The economic aftermath of a United Kingdom exit from the European Union may not be as harsh as many experts fear, according to the opinion of Bloomberg economist Jamie Murray.

The UK Treasury's analysis of the outlook predicts a sharp recession for at least a year following a potential Leave vote. Bank of England governor Mark Carney has warned of "a technical recession," defined as two consecutive quarters of falling output.

The UK Treasury's analysis of the outlook predicts a sharp recession for at least a year

With the Brexit referendum now less than 2 weeks away, the predictions have been fairly dire so far.

Murray, from Bloomberg Intelligence in London, disagrees however.


"To have a recession of any significant magnitude, what you need is a credit crunch, a significant shock,” he said. "“We don't think that will happen because the BOE has already pledged to provide as much liquidity as is needed.”

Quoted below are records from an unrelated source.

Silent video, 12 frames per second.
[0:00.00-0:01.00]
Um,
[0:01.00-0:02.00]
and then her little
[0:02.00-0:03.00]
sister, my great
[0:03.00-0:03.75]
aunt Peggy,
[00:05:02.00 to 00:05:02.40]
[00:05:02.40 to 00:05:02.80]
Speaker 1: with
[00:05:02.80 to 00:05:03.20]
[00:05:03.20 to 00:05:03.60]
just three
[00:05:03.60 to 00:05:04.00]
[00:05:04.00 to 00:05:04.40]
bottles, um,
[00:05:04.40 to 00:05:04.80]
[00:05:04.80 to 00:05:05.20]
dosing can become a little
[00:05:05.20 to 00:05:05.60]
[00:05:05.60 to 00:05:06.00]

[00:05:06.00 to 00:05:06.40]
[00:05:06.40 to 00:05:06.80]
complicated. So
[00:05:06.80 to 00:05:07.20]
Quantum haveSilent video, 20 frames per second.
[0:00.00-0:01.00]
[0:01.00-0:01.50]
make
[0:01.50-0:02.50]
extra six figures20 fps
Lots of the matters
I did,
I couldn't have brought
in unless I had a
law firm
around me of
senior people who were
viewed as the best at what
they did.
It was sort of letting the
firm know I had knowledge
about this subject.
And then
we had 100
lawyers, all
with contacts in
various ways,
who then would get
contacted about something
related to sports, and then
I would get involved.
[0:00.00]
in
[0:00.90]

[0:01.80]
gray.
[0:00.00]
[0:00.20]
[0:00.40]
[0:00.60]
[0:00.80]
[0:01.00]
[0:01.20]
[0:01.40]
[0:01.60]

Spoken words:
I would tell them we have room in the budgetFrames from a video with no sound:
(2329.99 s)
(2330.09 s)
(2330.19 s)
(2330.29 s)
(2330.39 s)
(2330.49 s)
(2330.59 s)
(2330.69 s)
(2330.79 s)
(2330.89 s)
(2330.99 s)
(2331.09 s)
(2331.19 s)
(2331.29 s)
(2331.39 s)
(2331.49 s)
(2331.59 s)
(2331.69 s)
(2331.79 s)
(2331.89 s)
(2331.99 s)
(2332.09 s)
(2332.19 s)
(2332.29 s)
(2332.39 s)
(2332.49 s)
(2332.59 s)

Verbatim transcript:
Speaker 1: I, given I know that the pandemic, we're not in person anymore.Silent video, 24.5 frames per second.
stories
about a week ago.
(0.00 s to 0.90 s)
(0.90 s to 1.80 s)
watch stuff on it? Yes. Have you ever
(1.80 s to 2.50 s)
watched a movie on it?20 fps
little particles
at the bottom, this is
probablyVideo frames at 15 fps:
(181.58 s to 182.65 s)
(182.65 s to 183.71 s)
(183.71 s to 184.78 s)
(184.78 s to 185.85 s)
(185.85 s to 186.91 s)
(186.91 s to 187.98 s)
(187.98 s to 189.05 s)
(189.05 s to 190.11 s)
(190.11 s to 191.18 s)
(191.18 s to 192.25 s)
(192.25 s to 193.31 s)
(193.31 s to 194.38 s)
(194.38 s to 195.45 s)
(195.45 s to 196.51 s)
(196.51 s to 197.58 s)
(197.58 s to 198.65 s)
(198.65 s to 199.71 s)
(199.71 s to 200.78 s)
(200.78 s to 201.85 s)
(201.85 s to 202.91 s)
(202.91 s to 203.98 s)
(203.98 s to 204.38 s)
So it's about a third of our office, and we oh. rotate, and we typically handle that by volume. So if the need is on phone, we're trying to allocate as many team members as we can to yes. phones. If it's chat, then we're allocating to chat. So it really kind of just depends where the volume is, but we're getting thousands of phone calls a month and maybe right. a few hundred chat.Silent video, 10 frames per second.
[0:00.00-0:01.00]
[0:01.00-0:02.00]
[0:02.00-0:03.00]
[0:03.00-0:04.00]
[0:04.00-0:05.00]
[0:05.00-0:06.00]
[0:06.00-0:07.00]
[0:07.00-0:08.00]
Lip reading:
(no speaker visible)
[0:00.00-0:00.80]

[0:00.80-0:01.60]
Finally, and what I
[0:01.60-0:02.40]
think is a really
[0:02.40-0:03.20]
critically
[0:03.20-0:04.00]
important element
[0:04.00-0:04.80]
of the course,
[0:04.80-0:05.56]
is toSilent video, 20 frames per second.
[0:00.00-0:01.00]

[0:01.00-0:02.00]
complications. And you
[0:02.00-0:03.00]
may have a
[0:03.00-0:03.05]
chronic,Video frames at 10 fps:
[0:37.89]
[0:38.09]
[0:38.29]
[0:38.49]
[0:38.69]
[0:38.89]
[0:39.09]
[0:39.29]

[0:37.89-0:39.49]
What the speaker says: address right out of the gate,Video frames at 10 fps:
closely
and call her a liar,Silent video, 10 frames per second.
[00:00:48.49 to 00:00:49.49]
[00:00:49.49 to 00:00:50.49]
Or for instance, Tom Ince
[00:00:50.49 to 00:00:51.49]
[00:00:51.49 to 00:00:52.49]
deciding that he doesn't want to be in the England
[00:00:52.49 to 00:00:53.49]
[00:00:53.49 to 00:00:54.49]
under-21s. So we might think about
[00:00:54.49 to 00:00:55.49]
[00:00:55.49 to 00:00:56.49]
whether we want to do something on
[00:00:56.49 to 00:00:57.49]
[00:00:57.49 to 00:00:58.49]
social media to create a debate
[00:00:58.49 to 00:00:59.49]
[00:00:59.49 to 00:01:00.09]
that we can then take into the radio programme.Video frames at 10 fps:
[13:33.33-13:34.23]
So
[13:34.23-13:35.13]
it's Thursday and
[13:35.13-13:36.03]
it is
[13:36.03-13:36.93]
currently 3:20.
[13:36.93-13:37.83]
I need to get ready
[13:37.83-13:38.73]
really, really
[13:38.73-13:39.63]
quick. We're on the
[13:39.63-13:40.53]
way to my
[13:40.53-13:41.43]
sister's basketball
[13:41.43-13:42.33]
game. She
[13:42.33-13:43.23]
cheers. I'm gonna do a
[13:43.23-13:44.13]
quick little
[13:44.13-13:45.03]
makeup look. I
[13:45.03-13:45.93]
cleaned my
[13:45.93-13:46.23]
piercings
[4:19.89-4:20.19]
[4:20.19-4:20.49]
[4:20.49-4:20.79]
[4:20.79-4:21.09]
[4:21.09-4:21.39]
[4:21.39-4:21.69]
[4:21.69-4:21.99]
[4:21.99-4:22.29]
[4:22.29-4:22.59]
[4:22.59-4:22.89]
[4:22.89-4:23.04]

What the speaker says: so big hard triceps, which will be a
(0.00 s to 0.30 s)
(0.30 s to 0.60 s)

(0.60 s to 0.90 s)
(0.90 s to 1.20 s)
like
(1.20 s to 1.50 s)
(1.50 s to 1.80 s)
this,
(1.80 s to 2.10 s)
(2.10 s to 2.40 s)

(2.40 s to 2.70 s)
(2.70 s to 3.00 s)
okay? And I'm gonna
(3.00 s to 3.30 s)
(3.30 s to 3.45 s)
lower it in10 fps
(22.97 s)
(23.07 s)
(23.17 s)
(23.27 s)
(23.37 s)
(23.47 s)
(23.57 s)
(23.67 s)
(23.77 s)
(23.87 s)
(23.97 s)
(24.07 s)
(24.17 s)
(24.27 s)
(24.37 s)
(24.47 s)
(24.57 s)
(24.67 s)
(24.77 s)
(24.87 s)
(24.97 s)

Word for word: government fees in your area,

The Treasury analysis sparks concerns of an effect on confidence and a deeper supply shock than most others, as well as assuming the BOE does nothing to support the economy. All that gives a very mild recession: four quarters each with a 0.1 percent contraction, under the “shock scenario.”

Murray has predicted that Brexit would decrease Britain's growth by 0.4% this year and 0.9% next, but the expansion of the economy would still continue.